Detecting Heterogeneous Treatment Effect with Instrumental Variables
Johnson, Michael, Cao, Jiongyi, Kang, Hyunseung
There is an increasing interest in estimating heterogeneity in causal effects in randomized and observational studies. However, little research has been conducted to understand heterogeneity in an instrumental variables study. In this work, we present a method to estimate heterogeneous causal effects using an instrumental variable approach. The method has two parts.
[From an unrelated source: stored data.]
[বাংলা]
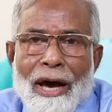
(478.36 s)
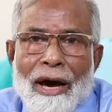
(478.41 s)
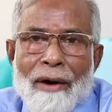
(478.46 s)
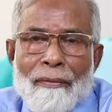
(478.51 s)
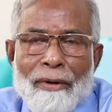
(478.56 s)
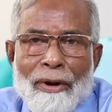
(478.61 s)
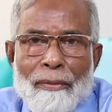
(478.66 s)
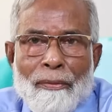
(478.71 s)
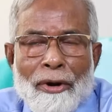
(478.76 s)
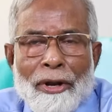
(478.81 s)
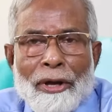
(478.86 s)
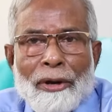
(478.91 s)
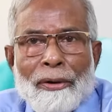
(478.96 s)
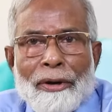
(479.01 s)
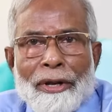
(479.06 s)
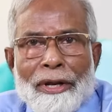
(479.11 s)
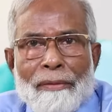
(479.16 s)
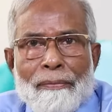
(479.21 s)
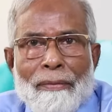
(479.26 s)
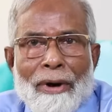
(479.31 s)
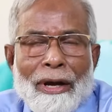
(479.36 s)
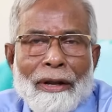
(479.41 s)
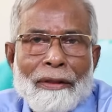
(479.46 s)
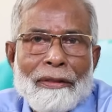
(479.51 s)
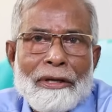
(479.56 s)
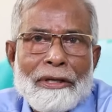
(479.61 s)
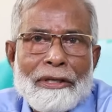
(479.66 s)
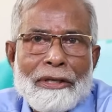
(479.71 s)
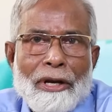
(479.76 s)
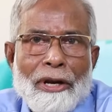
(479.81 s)
আমরা মনে করি
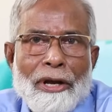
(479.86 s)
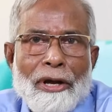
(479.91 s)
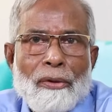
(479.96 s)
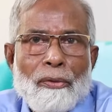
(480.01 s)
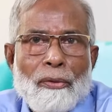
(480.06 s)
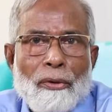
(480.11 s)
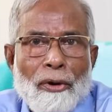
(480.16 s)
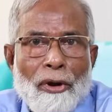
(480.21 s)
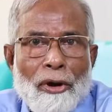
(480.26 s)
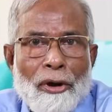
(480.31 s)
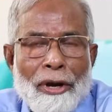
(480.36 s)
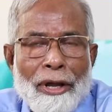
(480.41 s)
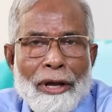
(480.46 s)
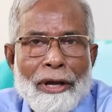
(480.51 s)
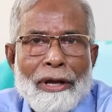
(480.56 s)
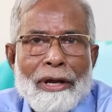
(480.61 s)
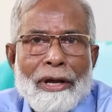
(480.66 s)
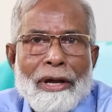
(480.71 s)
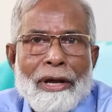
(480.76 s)
বাংলাদেশ রেলের উন্নয়নে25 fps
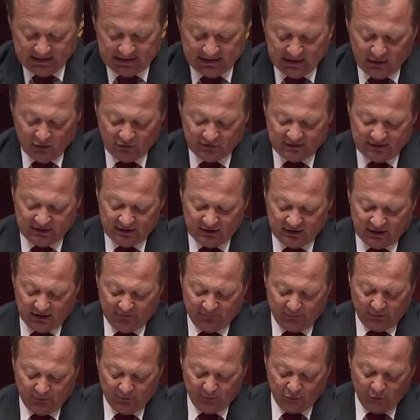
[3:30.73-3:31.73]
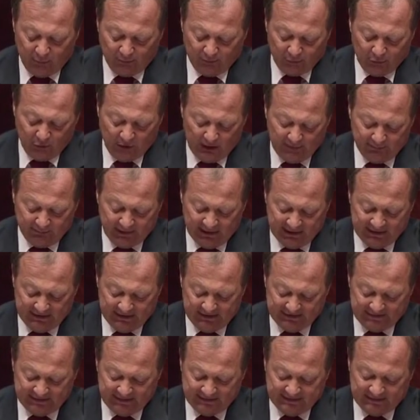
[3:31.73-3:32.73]
là aussi une réforme d'ampleur apparaît
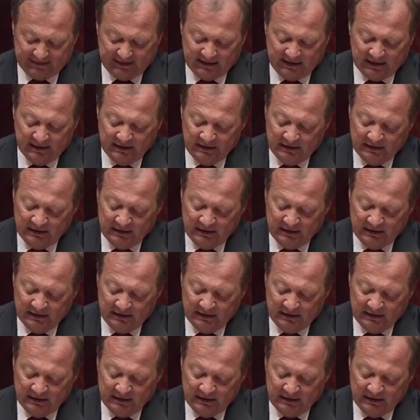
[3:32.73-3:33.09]
nécessaire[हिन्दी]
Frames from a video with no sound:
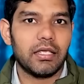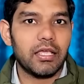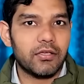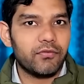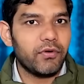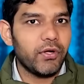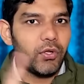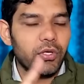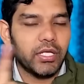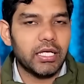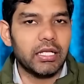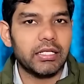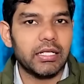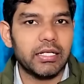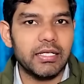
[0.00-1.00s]
एक वीडियो
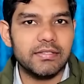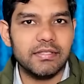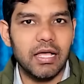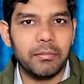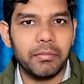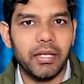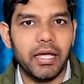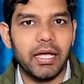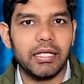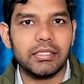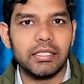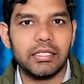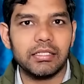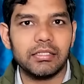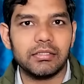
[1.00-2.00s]
निकल करके सामने आया
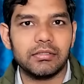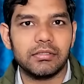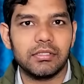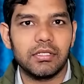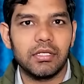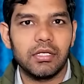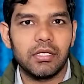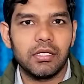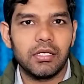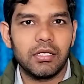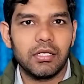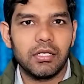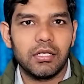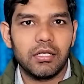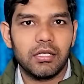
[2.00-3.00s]
था
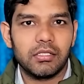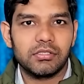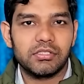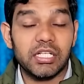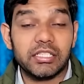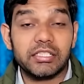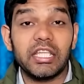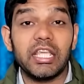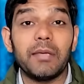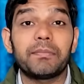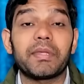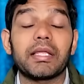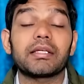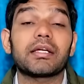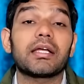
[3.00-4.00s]
जगदीप
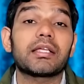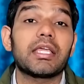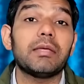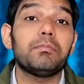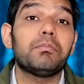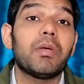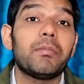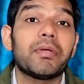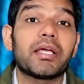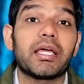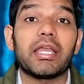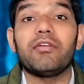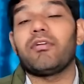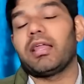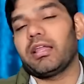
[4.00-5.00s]
धनखड़ की
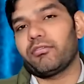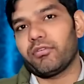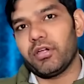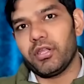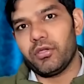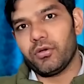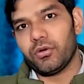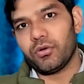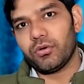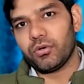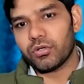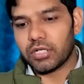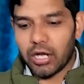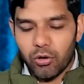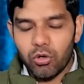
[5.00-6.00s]
मिमिक्री वाला वीडियो
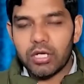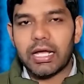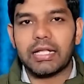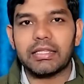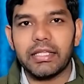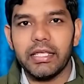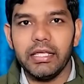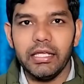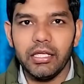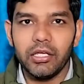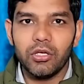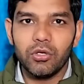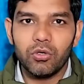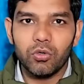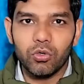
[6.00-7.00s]
राहुल गांधी
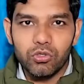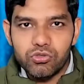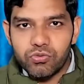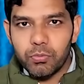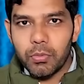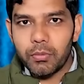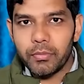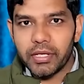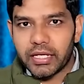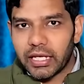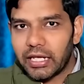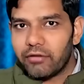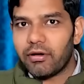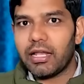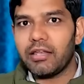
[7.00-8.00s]
उस
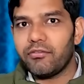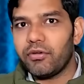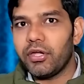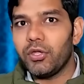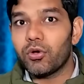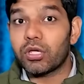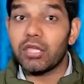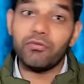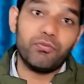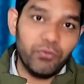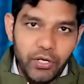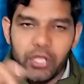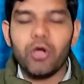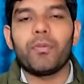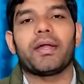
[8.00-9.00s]
मिमिक्री वाली वीडियो की
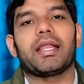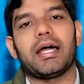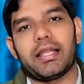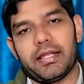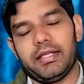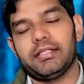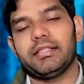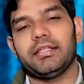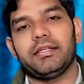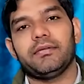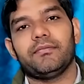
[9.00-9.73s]
वीडियो बना रहे थे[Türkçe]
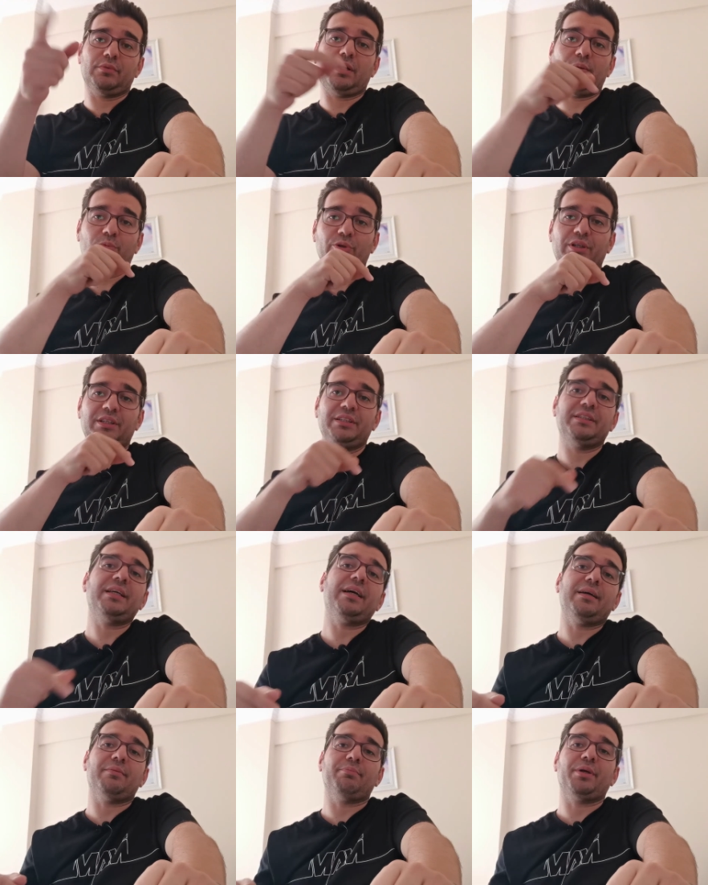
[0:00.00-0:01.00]
aboneliği
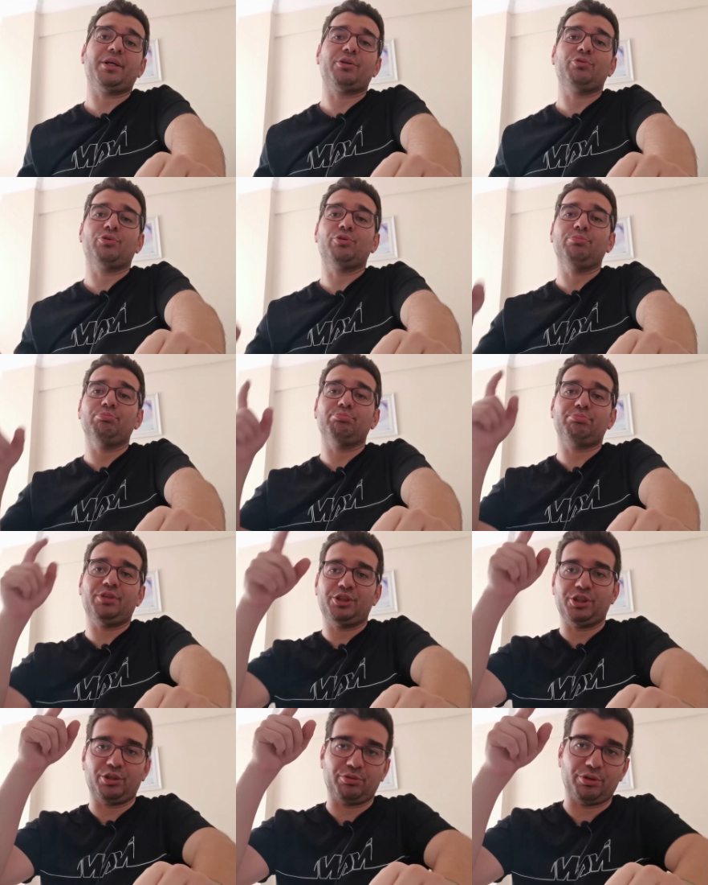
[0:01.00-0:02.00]
de bekliyorum.
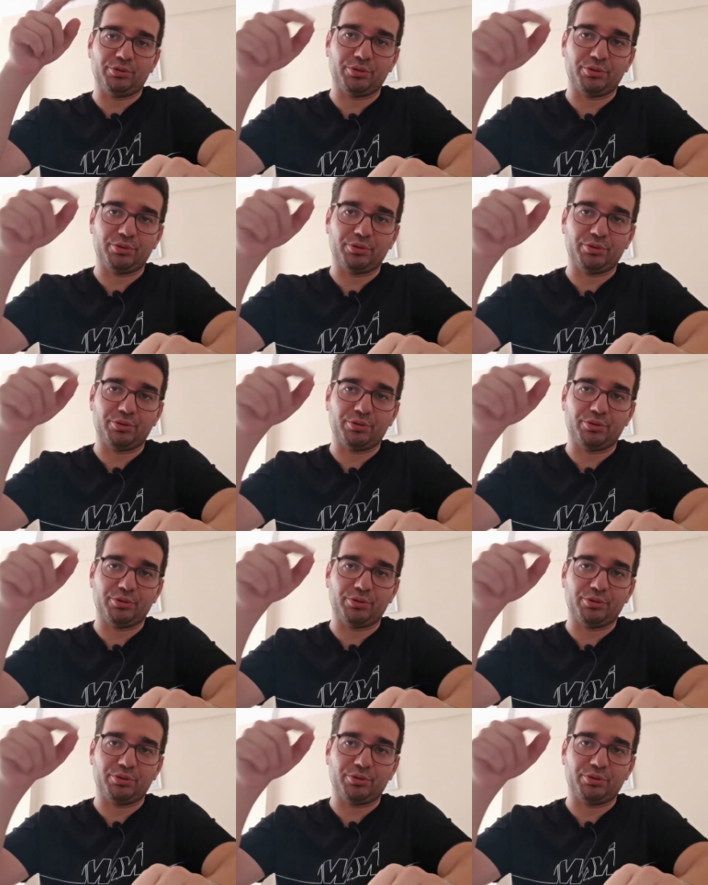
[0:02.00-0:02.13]
TeşekkürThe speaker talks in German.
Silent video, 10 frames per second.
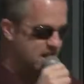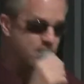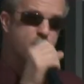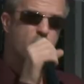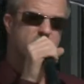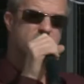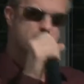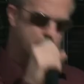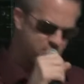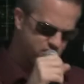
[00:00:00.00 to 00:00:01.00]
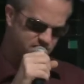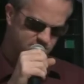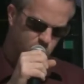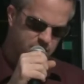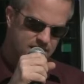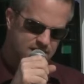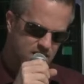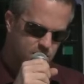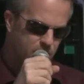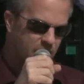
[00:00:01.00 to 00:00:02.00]
kann. Die Würde des Menschen ist
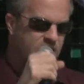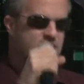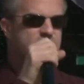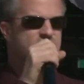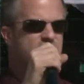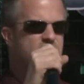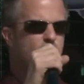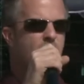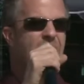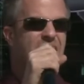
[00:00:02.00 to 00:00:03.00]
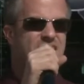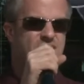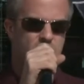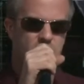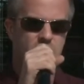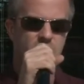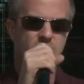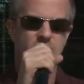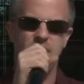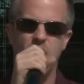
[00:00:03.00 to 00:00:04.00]
unantastbar, sie zu achten
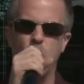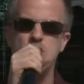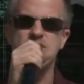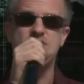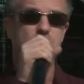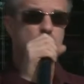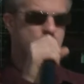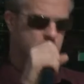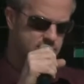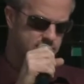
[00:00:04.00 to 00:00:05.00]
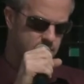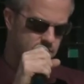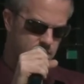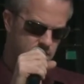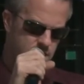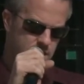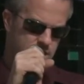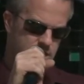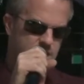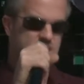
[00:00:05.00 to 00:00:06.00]
und zu schützen
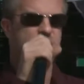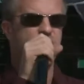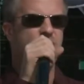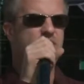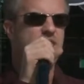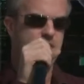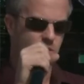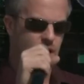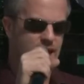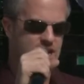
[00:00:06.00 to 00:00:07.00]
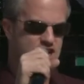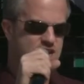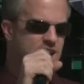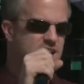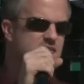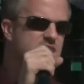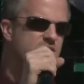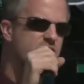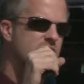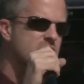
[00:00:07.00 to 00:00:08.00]
ist die Verpflichtung aller staatlichen
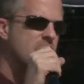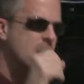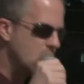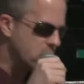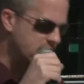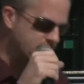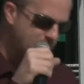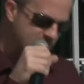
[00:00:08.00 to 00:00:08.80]
Gewalt. Und jetzt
The first part uses subject-matter knowledge and interpretable machine learning techniques, such as classification and regression trees, to discover potential effect modifiers. The second part uses closed testing to test for the statistical significance of the effect modifiers while strongly controlling familywise error rate. We conducted this method on the Oregon Health Insurance Experiment, estimating the effect of Medicaid on the number of days an individual's health does not impede their usual activities, and found evidence of heterogeneity in older men who prefer English and don't self-identify as Asian and younger individuals who have at most a high school diploma or GED and prefer English.